**Task goal:** Each line of the records needs to be written out exactly, with any image left out.

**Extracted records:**
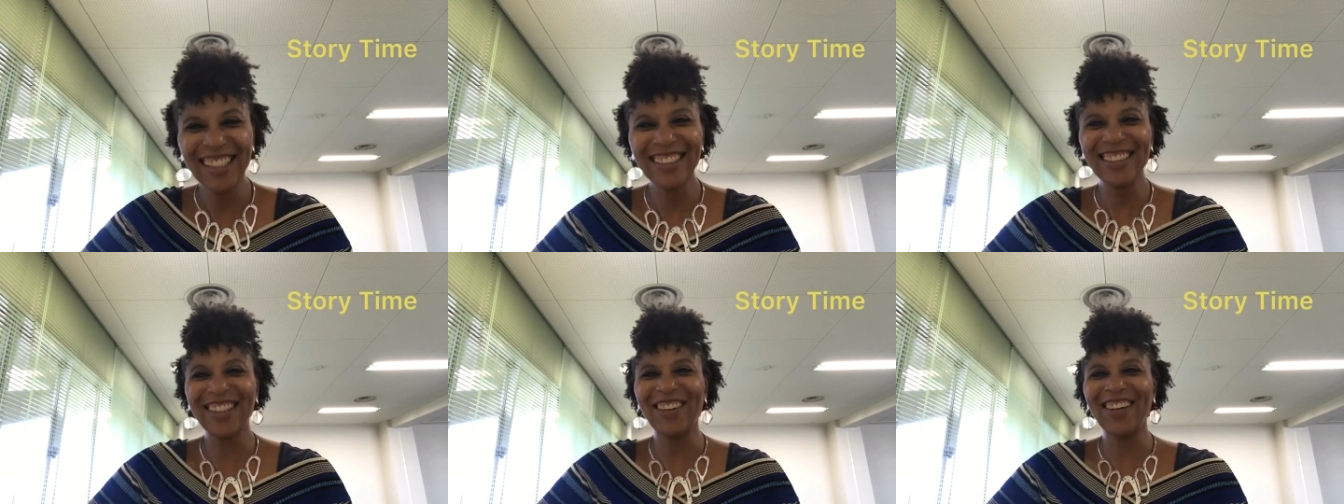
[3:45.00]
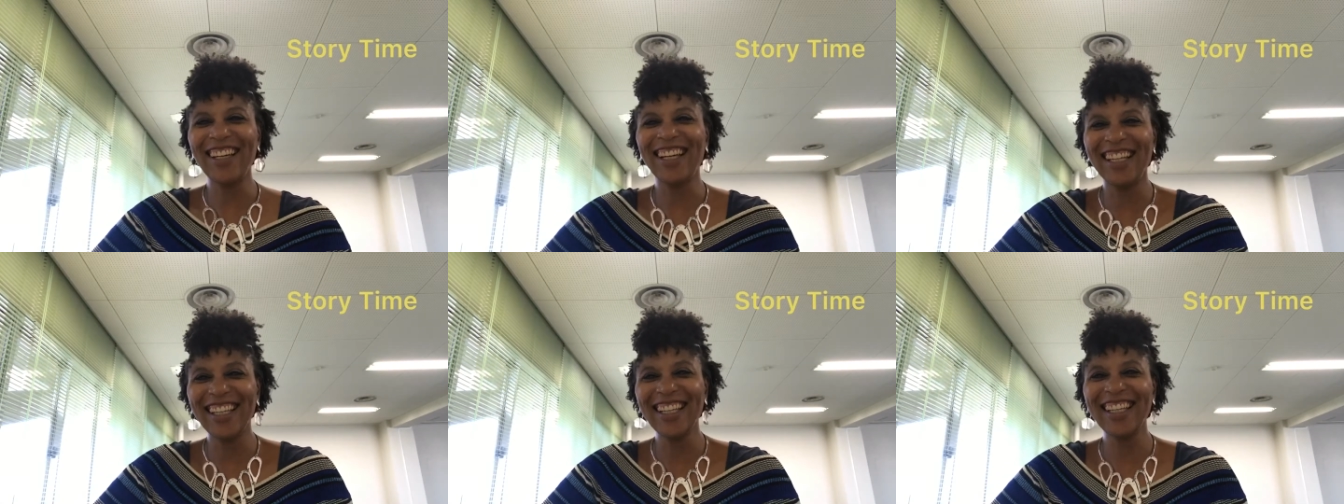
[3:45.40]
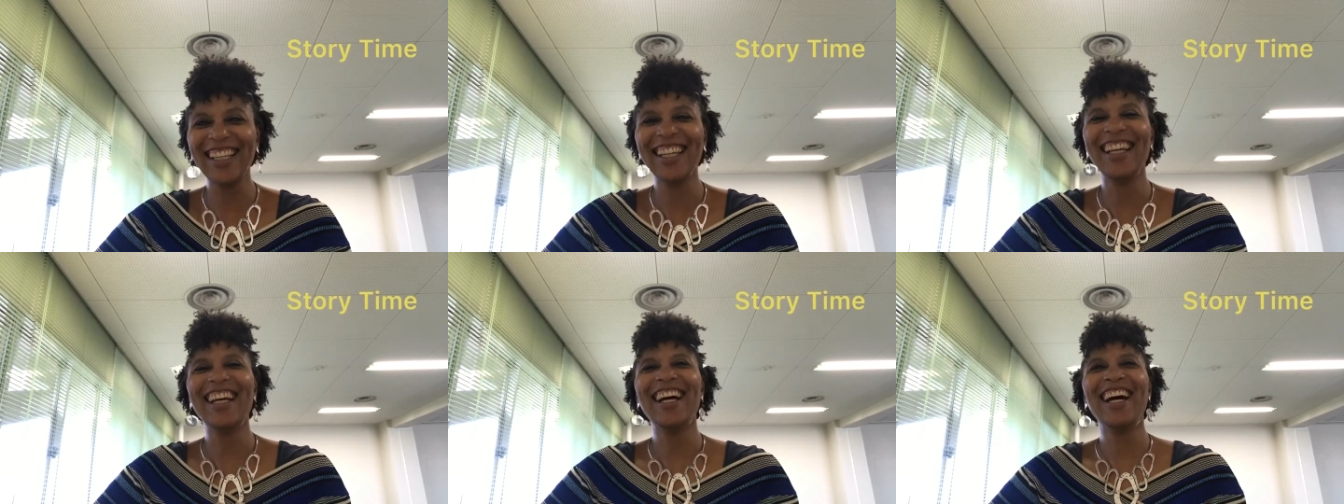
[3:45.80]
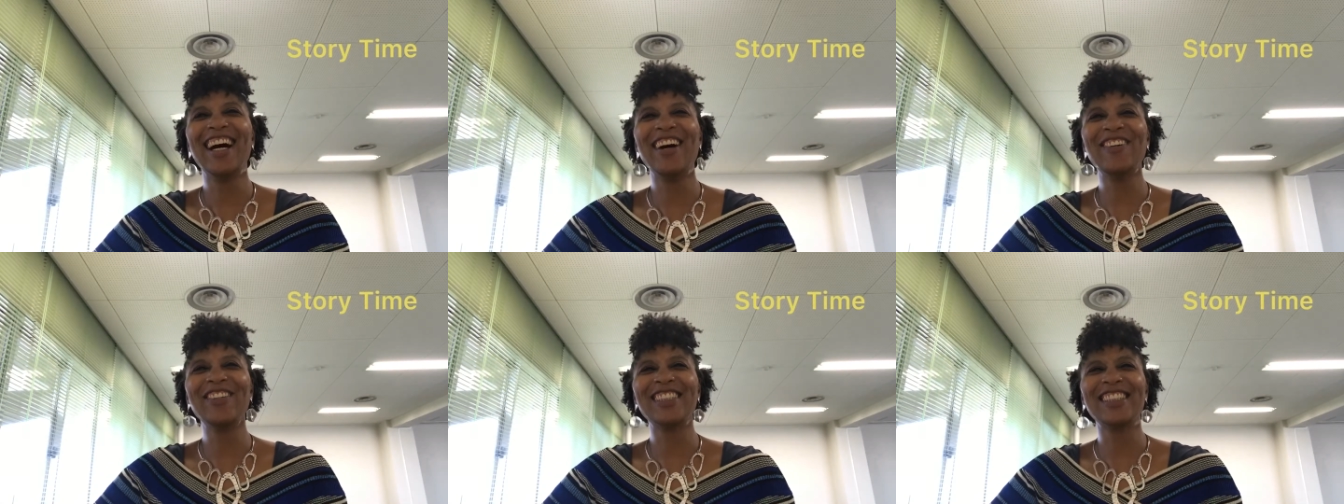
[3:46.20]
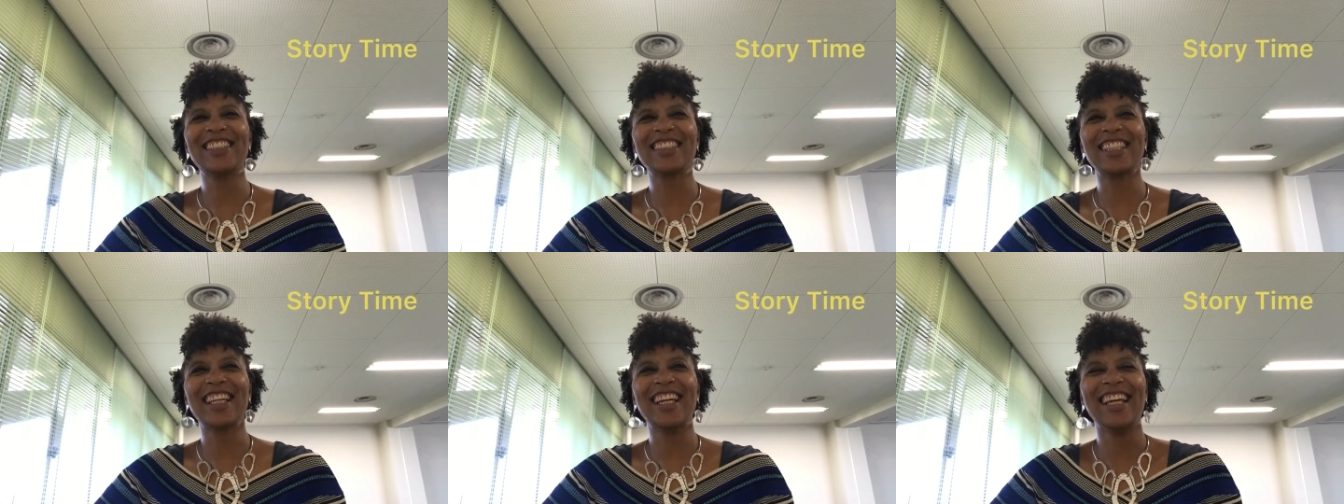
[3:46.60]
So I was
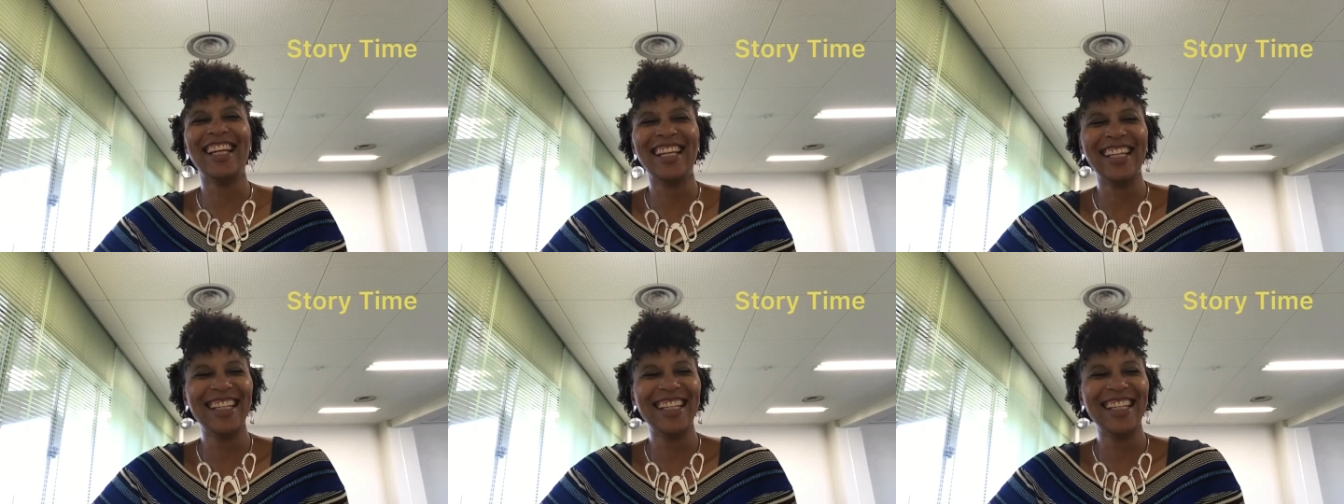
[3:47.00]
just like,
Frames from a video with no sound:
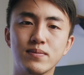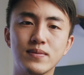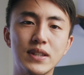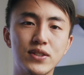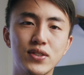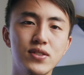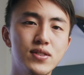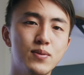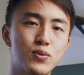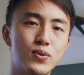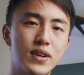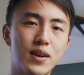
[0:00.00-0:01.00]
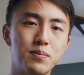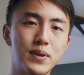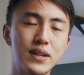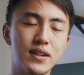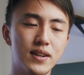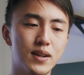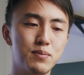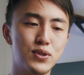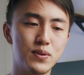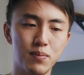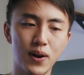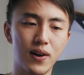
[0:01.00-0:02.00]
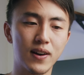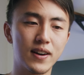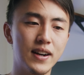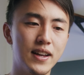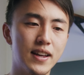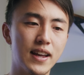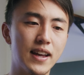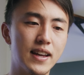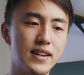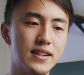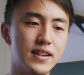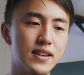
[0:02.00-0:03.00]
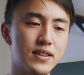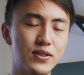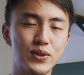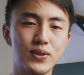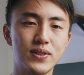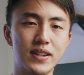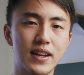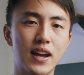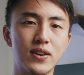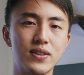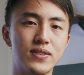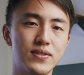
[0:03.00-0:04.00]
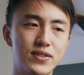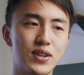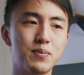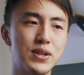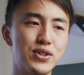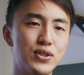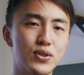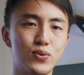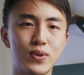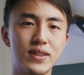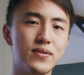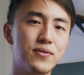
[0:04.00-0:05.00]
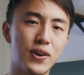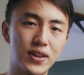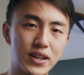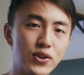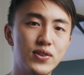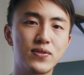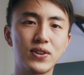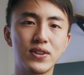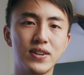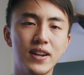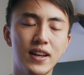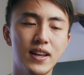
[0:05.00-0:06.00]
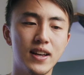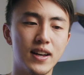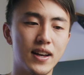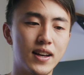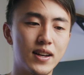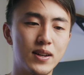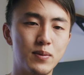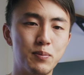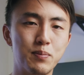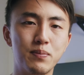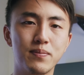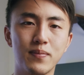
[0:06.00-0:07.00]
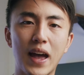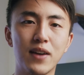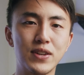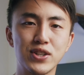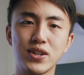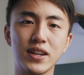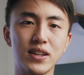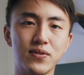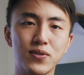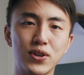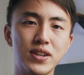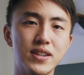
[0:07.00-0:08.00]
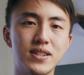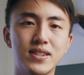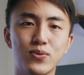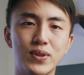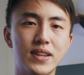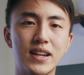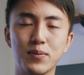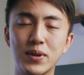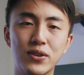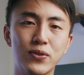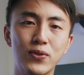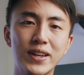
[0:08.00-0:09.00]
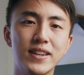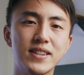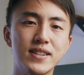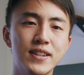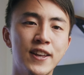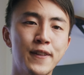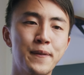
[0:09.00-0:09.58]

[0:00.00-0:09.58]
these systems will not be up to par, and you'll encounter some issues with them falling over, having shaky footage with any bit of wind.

**Answer box:**
[3:45.00]
[3:45.40]
[3:45.80]
[3:46.20]
[3:46.60]
So I was
[3:47.00]
just like,
Frames from a video with no sound:
[0:00.00-0:01.00]
[0:01.00-0:02.00]
[0:02.00-0:03.00]
[0:03.00-0:04.00]
[0:04.00-0:05.00]
[0:05.00-0:06.00]
[0:06.00-0:07.00]
[0:07.00-0:08.00]
[0:08.00-0:09.00]
[0:09.00-0:09.58]

[0:00.00-0:09.58]
these systems will not be up to par, and you'll encounter some issues with them falling over, having shaky footage with any bit of wind.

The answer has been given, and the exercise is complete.